● **WORK TO BE COMPLETED**
The answer must be every line from the listing that holds the string "with".

● **EXERCISE MATERIALS**

____

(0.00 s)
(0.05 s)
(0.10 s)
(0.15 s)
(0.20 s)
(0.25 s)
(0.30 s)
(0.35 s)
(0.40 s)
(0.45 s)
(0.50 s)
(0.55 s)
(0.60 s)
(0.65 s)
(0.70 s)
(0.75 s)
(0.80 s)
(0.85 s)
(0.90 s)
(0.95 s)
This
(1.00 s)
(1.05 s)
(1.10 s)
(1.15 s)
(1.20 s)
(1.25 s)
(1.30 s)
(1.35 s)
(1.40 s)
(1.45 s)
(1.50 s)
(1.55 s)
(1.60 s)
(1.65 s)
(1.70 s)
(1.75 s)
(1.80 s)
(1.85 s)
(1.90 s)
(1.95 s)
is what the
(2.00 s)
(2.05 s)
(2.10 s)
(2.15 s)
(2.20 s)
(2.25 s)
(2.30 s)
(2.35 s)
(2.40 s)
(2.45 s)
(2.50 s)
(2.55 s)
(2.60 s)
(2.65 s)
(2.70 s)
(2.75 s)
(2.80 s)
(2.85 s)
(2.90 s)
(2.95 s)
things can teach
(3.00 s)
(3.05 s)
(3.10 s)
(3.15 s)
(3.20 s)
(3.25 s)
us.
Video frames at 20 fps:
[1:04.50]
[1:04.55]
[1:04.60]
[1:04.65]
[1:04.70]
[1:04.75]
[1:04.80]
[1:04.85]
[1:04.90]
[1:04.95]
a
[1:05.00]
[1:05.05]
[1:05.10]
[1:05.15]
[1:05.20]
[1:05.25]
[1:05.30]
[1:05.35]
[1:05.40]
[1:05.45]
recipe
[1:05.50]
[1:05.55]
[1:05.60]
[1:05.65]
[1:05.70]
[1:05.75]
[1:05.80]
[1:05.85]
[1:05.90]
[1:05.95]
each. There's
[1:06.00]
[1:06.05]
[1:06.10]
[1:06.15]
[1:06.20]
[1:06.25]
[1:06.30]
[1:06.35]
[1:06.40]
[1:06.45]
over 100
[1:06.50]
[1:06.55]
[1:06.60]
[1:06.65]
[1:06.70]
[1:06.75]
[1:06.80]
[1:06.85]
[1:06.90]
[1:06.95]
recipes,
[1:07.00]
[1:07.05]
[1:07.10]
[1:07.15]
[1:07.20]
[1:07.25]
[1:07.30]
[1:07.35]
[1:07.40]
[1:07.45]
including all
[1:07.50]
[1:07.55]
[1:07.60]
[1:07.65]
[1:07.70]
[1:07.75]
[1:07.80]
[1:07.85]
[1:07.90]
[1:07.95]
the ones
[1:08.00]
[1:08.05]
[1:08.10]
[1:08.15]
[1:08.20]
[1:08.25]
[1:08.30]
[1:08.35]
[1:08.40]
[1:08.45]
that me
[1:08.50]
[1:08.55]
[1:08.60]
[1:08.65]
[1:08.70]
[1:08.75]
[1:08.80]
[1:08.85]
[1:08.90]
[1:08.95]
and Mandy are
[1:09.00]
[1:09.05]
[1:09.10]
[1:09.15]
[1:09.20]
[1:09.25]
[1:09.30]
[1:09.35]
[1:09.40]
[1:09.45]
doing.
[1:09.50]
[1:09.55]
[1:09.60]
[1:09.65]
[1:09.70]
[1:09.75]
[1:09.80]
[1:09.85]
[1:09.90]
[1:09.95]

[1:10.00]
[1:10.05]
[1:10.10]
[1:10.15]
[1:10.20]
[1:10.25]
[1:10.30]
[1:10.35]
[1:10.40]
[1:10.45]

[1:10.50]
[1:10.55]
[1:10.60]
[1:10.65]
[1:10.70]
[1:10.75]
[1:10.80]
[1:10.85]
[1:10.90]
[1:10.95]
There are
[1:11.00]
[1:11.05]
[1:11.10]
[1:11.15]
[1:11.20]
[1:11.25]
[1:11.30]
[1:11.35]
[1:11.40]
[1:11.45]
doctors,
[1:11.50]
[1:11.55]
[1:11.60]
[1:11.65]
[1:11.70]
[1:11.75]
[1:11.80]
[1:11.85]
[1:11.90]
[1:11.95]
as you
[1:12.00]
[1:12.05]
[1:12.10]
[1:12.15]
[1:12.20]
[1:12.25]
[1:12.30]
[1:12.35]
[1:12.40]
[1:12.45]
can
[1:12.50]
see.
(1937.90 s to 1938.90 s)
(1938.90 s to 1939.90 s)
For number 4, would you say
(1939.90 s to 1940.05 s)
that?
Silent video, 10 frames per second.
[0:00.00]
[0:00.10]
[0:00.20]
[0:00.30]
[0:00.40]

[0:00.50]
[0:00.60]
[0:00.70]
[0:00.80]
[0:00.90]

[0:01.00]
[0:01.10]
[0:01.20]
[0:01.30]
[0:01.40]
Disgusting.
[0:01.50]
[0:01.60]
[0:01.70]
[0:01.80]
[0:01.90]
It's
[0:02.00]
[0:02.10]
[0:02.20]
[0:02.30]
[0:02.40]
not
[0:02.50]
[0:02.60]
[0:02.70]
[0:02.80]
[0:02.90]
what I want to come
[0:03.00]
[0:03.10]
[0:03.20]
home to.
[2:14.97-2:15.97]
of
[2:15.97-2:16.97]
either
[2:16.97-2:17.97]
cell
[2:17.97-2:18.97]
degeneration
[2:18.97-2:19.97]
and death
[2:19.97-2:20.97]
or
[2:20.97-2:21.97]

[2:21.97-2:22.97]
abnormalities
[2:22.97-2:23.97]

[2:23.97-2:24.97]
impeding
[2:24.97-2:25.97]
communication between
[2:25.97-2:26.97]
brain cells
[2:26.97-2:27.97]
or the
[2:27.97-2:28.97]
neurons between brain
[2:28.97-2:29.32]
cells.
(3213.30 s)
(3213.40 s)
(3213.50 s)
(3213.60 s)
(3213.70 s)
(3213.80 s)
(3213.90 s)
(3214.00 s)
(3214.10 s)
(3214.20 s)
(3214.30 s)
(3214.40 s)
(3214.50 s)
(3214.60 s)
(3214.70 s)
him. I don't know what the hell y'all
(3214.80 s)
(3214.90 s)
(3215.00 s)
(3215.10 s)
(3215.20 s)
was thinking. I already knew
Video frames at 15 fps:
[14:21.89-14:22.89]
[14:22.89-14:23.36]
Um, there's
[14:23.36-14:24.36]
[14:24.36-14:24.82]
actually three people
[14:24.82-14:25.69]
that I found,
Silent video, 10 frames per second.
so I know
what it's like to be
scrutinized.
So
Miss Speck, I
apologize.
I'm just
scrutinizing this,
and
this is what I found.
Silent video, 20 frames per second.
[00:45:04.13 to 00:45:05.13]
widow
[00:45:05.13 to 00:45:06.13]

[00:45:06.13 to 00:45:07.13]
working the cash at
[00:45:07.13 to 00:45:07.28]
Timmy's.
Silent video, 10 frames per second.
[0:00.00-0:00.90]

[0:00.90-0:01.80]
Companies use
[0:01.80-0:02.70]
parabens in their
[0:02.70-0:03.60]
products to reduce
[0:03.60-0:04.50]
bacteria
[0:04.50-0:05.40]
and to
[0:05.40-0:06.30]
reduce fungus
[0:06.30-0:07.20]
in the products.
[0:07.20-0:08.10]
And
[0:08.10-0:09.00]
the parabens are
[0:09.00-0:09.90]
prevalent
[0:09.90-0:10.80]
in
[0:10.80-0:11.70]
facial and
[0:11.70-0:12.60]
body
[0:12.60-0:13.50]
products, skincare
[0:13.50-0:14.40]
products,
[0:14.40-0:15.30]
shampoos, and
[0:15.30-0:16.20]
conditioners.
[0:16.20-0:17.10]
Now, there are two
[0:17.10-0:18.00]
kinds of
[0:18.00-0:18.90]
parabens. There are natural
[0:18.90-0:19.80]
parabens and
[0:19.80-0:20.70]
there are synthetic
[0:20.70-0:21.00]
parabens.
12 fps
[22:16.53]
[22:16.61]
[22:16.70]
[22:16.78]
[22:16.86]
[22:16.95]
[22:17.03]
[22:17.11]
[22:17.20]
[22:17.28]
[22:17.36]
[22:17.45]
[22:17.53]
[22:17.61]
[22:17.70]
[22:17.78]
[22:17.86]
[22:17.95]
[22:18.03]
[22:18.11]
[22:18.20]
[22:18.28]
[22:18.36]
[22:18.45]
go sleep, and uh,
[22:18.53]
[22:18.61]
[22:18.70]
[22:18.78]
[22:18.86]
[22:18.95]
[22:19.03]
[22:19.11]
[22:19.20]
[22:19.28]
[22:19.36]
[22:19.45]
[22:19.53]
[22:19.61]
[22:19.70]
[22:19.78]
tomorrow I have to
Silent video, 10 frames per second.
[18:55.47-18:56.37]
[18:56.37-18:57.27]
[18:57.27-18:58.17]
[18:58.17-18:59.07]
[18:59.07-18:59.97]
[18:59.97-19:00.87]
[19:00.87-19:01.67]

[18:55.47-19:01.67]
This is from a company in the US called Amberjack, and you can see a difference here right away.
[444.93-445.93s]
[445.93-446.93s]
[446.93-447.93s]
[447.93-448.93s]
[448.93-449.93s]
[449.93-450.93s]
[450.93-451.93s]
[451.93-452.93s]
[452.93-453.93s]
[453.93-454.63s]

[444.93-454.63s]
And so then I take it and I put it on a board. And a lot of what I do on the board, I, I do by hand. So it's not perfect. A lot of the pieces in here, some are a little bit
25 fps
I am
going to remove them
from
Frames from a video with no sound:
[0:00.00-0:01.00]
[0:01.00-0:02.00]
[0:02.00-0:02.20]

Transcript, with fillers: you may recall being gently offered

____

● **TASK SOLUTION**
Frames from a video with no sound:
Transcript, with fillers: you may recall being gently offered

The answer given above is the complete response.